* Available records:
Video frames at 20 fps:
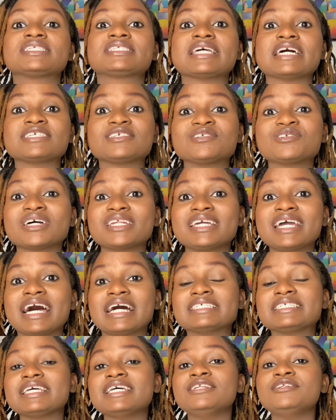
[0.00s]
test usually
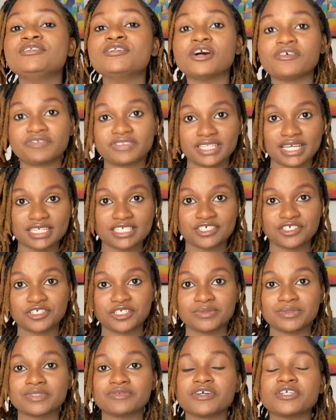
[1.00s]
has enough test
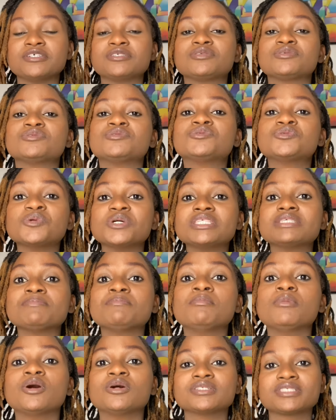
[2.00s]
strips for you to do it
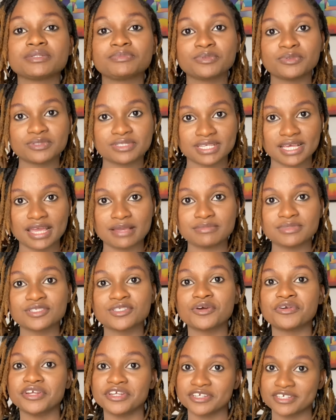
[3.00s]
multiple times
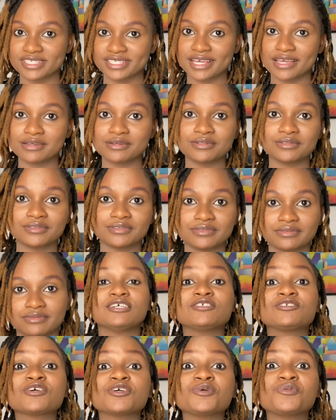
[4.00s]
during your cycle.
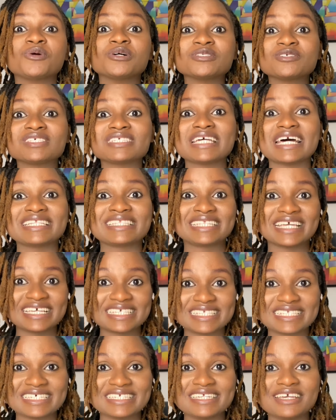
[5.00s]
So you want to start
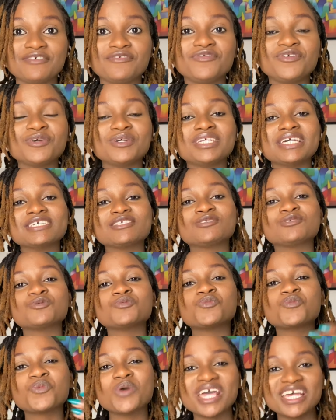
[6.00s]
testing a few days to
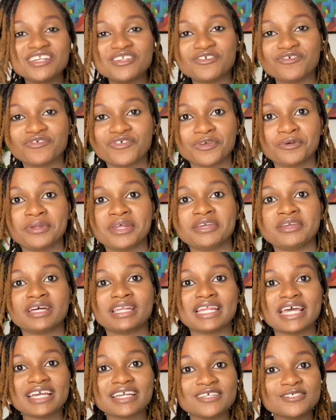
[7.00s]
when you feel that you're
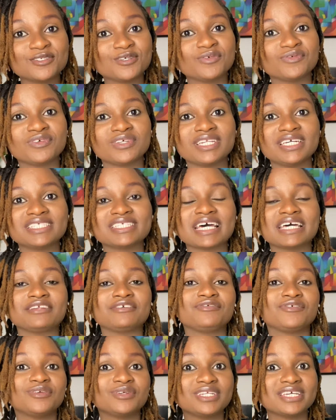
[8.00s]
likely to ovulate and a
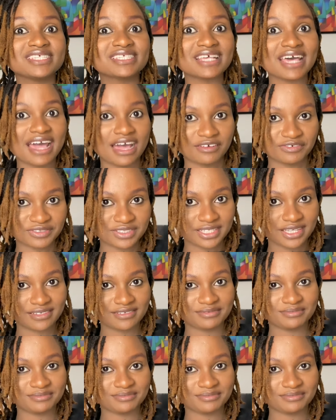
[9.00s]
few days after.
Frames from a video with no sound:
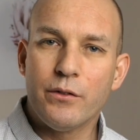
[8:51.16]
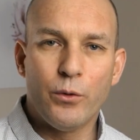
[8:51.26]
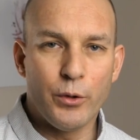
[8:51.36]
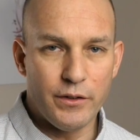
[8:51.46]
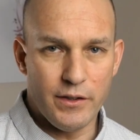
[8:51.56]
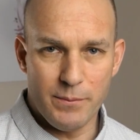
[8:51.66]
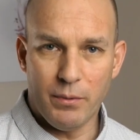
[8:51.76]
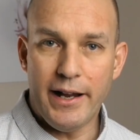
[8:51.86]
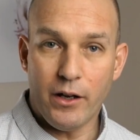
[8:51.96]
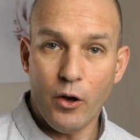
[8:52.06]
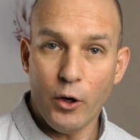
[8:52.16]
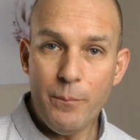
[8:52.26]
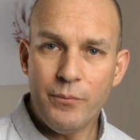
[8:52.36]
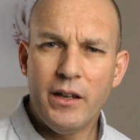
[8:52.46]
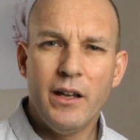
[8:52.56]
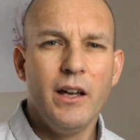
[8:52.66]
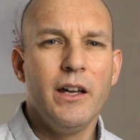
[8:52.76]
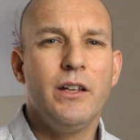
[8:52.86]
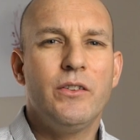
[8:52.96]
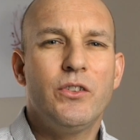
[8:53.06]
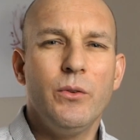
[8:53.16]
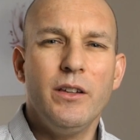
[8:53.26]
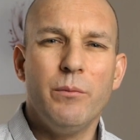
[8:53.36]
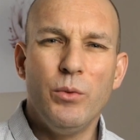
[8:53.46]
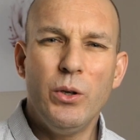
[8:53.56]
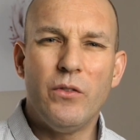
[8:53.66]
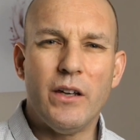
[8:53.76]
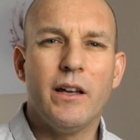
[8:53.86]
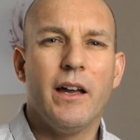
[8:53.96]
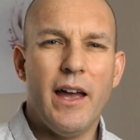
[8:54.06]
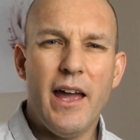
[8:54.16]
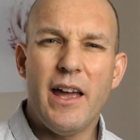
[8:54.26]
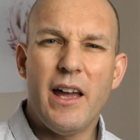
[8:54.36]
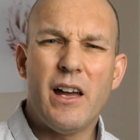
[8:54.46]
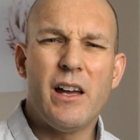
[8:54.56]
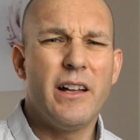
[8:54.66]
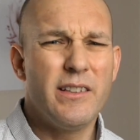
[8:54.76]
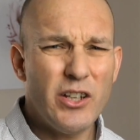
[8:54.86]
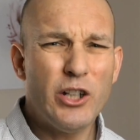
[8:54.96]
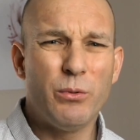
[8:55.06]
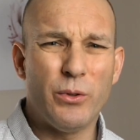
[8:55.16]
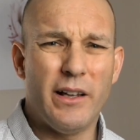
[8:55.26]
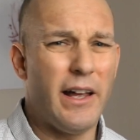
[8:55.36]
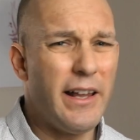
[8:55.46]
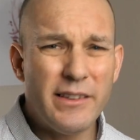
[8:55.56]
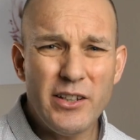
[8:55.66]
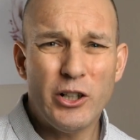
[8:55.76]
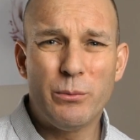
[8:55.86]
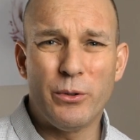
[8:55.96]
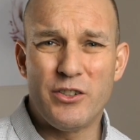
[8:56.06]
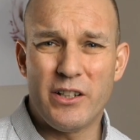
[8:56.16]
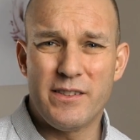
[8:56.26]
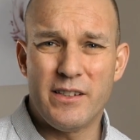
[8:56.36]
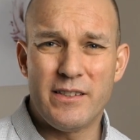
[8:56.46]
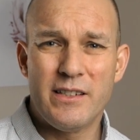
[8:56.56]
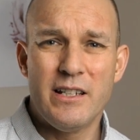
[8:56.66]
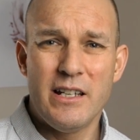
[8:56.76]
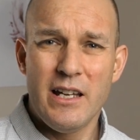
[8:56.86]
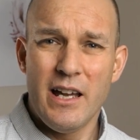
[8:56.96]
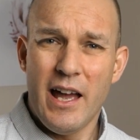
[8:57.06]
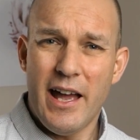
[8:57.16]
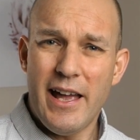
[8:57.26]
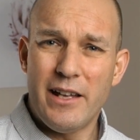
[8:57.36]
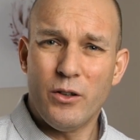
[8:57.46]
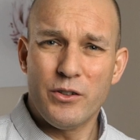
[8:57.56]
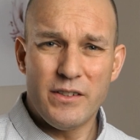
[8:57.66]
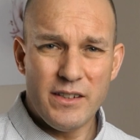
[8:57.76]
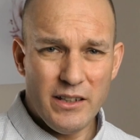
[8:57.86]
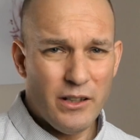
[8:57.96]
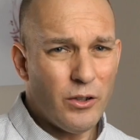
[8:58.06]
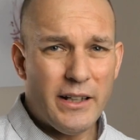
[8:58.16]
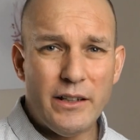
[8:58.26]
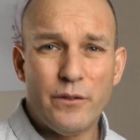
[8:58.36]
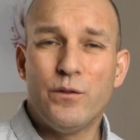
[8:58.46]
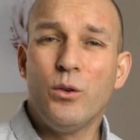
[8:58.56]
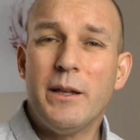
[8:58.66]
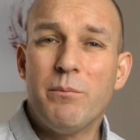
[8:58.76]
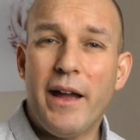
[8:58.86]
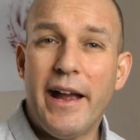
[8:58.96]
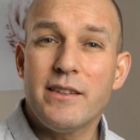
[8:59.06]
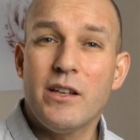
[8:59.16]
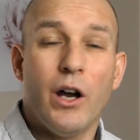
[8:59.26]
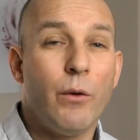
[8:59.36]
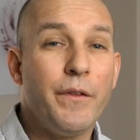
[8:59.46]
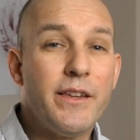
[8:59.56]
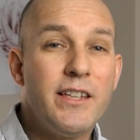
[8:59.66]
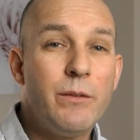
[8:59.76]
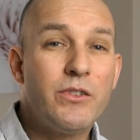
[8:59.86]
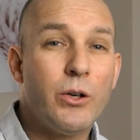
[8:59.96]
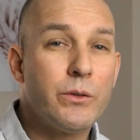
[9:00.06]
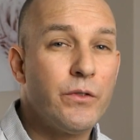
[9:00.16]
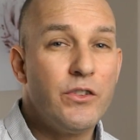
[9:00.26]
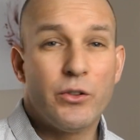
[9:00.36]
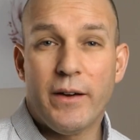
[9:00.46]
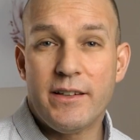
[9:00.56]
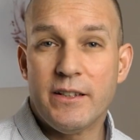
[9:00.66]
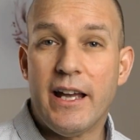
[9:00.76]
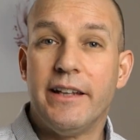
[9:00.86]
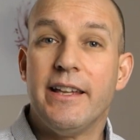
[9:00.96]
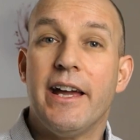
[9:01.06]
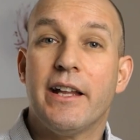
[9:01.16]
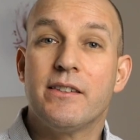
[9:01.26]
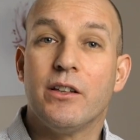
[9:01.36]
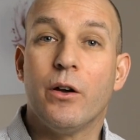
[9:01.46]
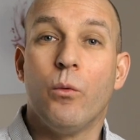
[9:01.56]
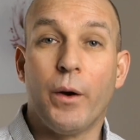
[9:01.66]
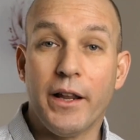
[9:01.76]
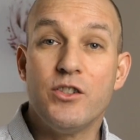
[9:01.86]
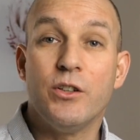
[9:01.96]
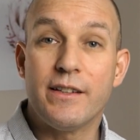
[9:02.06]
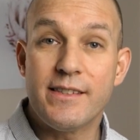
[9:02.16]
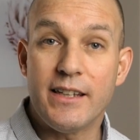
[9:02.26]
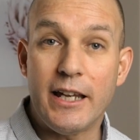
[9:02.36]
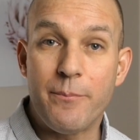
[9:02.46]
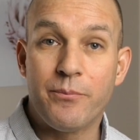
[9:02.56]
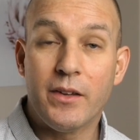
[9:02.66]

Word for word: for display at home, you're doing the movie a, uh, a terrible and a terrible injustice. And not just you're not getting the full impact of what the cinematographer, director, and editor wanted you to see.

* Work instructions: Leaving out the pictures, print every record exactly as written.

* Answer area:
Video frames at 20 fps:
[0.00s]
test usually
[1.00s]
has enough test
[2.00s]
strips for you to do it
[3.00s]
multiple times
[4.00s]
during your cycle.
[5.00s]
So you want to start
[6.00s]
testing a few days to
[7.00s]
when you feel that you're
[8.00s]
likely to ovulate and a
[9.00s]
few days after.
Frames from a video with no sound:
[8:51.16]
[8:51.26]
[8:51.36]
[8:51.46]
[8:51.56]
[8:51.66]
[8:51.76]
[8:51.86]
[8:51.96]
[8:52.06]
[8:52.16]
[8:52.26]
[8:52.36]
[8:52.46]
[8:52.56]
[8:52.66]
[8:52.76]
[8:52.86]
[8:52.96]
[8:53.06]
[8:53.16]
[8:53.26]
[8:53.36]
[8:53.46]
[8:53.56]
[8:53.66]
[8:53.76]
[8:53.86]
[8:53.96]
[8:54.06]
[8:54.16]
[8:54.26]
[8:54.36]
[8:54.46]
[8:54.56]
[8:54.66]
[8:54.76]
[8:54.86]
[8:54.96]
[8:55.06]
[8:55.16]
[8:55.26]
[8:55.36]
[8:55.46]
[8:55.56]
[8:55.66]
[8:55.76]
[8:55.86]
[8:55.96]
[8:56.06]
[8:56.16]
[8:56.26]
[8:56.36]
[8:56.46]
[8:56.56]
[8:56.66]
[8:56.76]
[8:56.86]
[8:56.96]
[8:57.06]
[8:57.16]
[8:57.26]
[8:57.36]
[8:57.46]
[8:57.56]
[8:57.66]
[8:57.76]
[8:57.86]
[8:57.96]
[8:58.06]
[8:58.16]
[8:58.26]
[8:58.36]
[8:58.46]
[8:58.56]
[8:58.66]
[8:58.76]
[8:58.86]
[8:58.96]
[8:59.06]
[8:59.16]
[8:59.26]
[8:59.36]
[8:59.46]
[8:59.56]
[8:59.66]
[8:59.76]
[8:59.86]
[8:59.96]
[9:00.06]
[9:00.16]
[9:00.26]
[9:00.36]
[9:00.46]
[9:00.56]
[9:00.66]
[9:00.76]
[9:00.86]
[9:00.96]
[9:01.06]
[9:01.16]
[9:01.26]
[9:01.36]
[9:01.46]
[9:01.56]
[9:01.66]
[9:01.76]
[9:01.86]
[9:01.96]
[9:02.06]
[9:02.16]
[9:02.26]
[9:02.36]
[9:02.46]
[9:02.56]
[9:02.66]

Word for word: for display at home, you're doing the movie a, uh, a terrible and a terrible injustice. And not just you're not getting the full impact of what the cinematographer, director, and editor wanted you to see.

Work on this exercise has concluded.